In her new film, Evan Rachel Wood says that Marilyn Manson a-b-u-s-e-d her on camera
"Under trickery, I was forced to perform a love scene act for commercial purposes," says the actress about the video of "Heart-Shaped Glasses" in her documentary Phoenix Rising. “It was then that the first crime was committed against me”
In the first part of Phoenix Rising, Evan Rachel Wood's new documentary screened at Sundance, the actress assured that she "was practically r@ped on camera" by Marilyn Manson. The tape details her on-and-off relationship with her musician, who "horribly a-b-u-s-e-d" her from 2006 to 2011, when he was "finally able to escape."
In the video for 'Heart-Shaped Glasses' from Manson's sixth studio album, Eat Me, Drink Me, the singer had her wear a pair of heart-shaped sunglasses like the poster for Stanley's 1962 film Lolita. Kubrick about a man who falls in love with an underage girl.
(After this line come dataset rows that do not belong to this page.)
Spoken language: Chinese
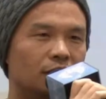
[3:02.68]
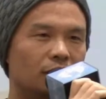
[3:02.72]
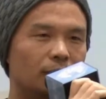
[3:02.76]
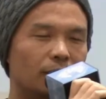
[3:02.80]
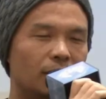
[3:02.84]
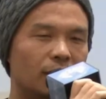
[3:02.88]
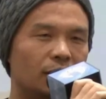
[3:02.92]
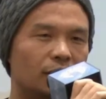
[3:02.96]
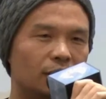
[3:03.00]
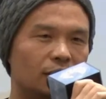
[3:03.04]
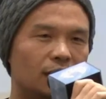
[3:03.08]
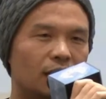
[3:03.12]
只
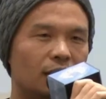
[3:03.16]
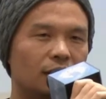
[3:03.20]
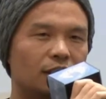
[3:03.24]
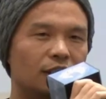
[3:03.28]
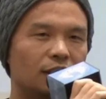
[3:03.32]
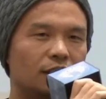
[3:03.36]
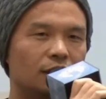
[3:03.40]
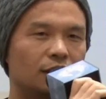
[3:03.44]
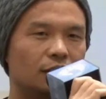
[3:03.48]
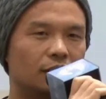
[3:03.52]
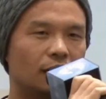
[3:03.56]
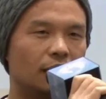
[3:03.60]
面了上帝
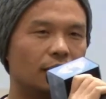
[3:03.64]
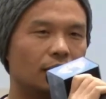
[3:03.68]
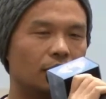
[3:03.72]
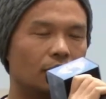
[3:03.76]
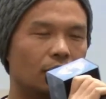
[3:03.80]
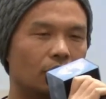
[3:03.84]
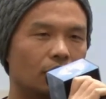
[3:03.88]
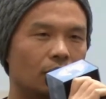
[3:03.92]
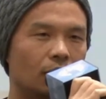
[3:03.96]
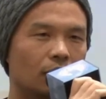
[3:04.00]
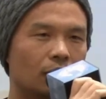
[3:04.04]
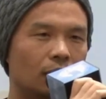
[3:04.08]
死了以
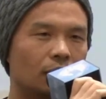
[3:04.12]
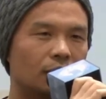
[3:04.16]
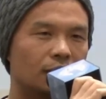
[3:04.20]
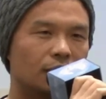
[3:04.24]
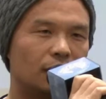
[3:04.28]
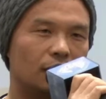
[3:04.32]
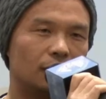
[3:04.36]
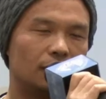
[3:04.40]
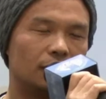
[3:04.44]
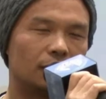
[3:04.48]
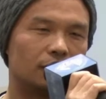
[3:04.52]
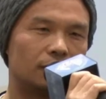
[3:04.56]
后，
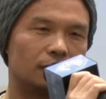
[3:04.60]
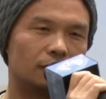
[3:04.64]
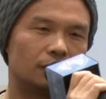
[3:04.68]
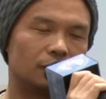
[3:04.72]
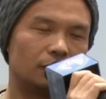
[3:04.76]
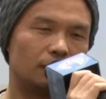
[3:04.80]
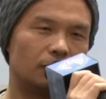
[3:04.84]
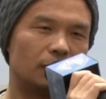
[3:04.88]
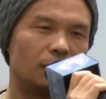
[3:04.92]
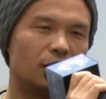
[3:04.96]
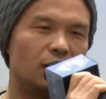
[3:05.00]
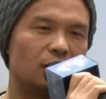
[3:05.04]
上帝
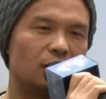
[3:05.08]
怎么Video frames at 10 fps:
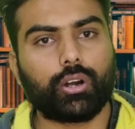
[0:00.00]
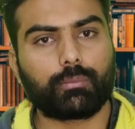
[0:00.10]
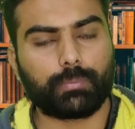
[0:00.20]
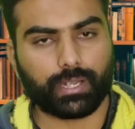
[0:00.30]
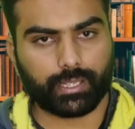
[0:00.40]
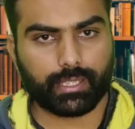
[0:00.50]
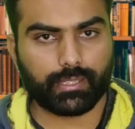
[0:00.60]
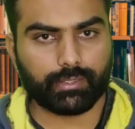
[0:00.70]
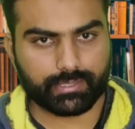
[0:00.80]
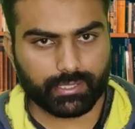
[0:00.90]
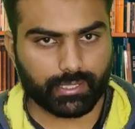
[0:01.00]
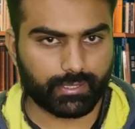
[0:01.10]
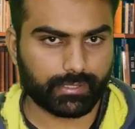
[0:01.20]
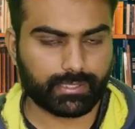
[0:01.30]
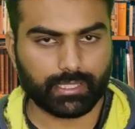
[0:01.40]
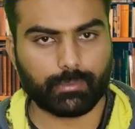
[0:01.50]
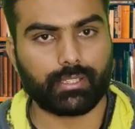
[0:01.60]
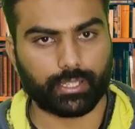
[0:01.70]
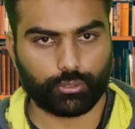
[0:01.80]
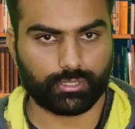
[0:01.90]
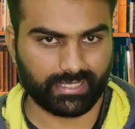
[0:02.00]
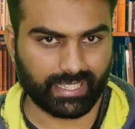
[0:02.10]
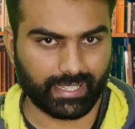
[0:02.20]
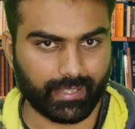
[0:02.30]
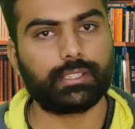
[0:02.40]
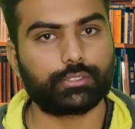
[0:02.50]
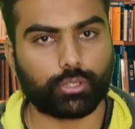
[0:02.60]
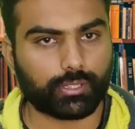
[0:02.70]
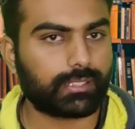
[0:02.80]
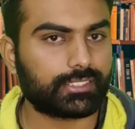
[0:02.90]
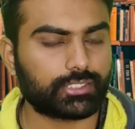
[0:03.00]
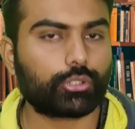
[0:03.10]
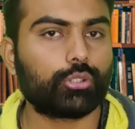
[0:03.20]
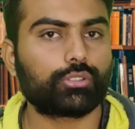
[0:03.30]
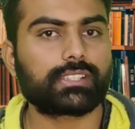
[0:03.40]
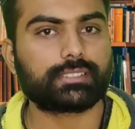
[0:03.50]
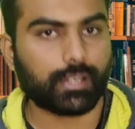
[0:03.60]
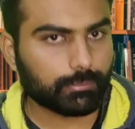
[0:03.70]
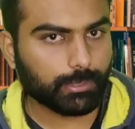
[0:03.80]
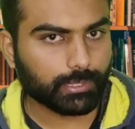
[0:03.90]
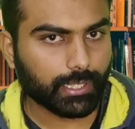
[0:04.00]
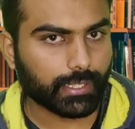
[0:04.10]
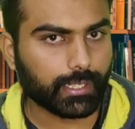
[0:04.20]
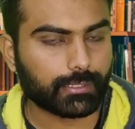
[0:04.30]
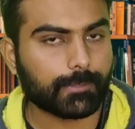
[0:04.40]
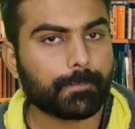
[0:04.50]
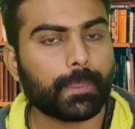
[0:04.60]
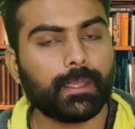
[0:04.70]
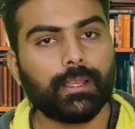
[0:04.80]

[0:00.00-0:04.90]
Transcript: और बाकी वेस्टर्न कंट्रीज़ के अंदर भी देखने को नज़र आएंगे इस ऑर्गेनाइजेशन को 2007 में बनाया गया था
The video shows her grabbing her private parts and having s-x with Manson (whose real name is Brian Warner), while fake blood falls on both of them.
“[The glasses] are so iconic and I met someone who had the sense of humor to know that indeed people were going to joke that it's a Lolita-style relationship/friendship, whatever the case may be. ”, Manson told Spin in 2007.
"It wasn't anything she thought it was going to be," says Wood in the Amy Berg-directed feature. “We did things that had not been proposed to me. We had talked about a fictional love scene, but once the cameras started rolling, he started to really penetrate me. I never agreed to that… It was complete chaos. I did not feel safe and no one cared about me. Shooting the video was a really traumatic experience. I felt unpleasant as if I had done something shameful, and I realized that the team was uncomfortable and nobody knew what to do.
"Under trickery, I was forced to perform a love scene for commercial purposes," she adds in the film. "That's when the first crime was committed against me, I was practically r@ped on camera."
In Phoenix Rising, Wood says the musician was "very clear" about how she had to describe the video in interviews at the time. "I was supposed to say that we had a nice and romantic time, but none of that was true," she explains as an article is shown on the screen in which she claims that the s-x was not real. “But I was afraid to do something that might upset Brian. The video was just the beginning of the violence that would continue to escalate throughout the relationship."
The first part of the film explores her turbulent family life growing up, as well as her troubled relationship with Manson and its aftermath. The actress met him in 2006 when he was 38 and she was 18, and they quickly started dating. "I think [the age difference] coincides with my emotional immaturity," Manson said in an interview at the time. "Being Marilyn Manson, she shouldn't be expected to grow up conventionally."
In the documentary, shot in part before Wood publicly accused Warner of r@pe and abuse, the actress reads from her diaries from that time, looking back on what she calls "red flags." "We became good friends very quickly and had more and more things in common, almost to a terrifying point," she reads aloud.
“At first she was masquerading as, ‘I am here to empower you and set you free. I'm here to show you who you really are,'" she says in the film. "He represented all those things that he wanted to release and not be ashamed of."
Manson told Spin in 2009 that after a breakup with Wood, “Every time I called her (I called 158 times), she would grab a razor blade and cut my face or hands… I wanted to show her the pain that she made me feel, It was like, 'I want you to physically see what you've done to me.'” There he added that "every day he had fantasies about smashing his skull with a sledgehammer."
In an interview with ROLLING STONE in 2016, the actress spoke about having suffered "physical, psychological and s-xual" abuse in the past; the next day, she added in an email, "Yes, I was r@ped by a romantic partner while we were together." "Looking back, it was a typical gender-based violence relationship," she reflected on Self in 2019. "When I read about gender-based violence, it's like reading an autobiography."
But she did not publicly reveal the name of her abuser until February 2021: “My abuser's name is Brian Warner, known to the world as Marilyn Manson […]. He horribly a-b-u-s-e-dme for years.” That same day, four other women also went public with allegations of abuse against him, including mental and emotional abuse, and s-xual and physical violence.
As part of an investigation into Warner, Los Angeles Police raided his home last November and seized "storage devices." The operation came after the ROLLING STONE report on the musician, in which several women accused him of having perpetrated s-xual, physical and psychological abuse against them. More than a dozen women have come forward since the initial complaint, claiming he also a-b-u-s-e-d them. So far, no rep for Manson has responded to the request for a reply, but the performer has previously denied all allegations.
Phoenix Rising details the actress' activism on behalf of s-xual assault survivors. The film describes the creation of the Phoenix Law, a Los Angeles bill that extends the deadline for survivors of gender-based violence to file charges against their attackers. The activism, she says in the film, was in part fueled by hearing other women's abuse allegations against Warner.
"It was like finding out you were dating a serial killer," says Wood.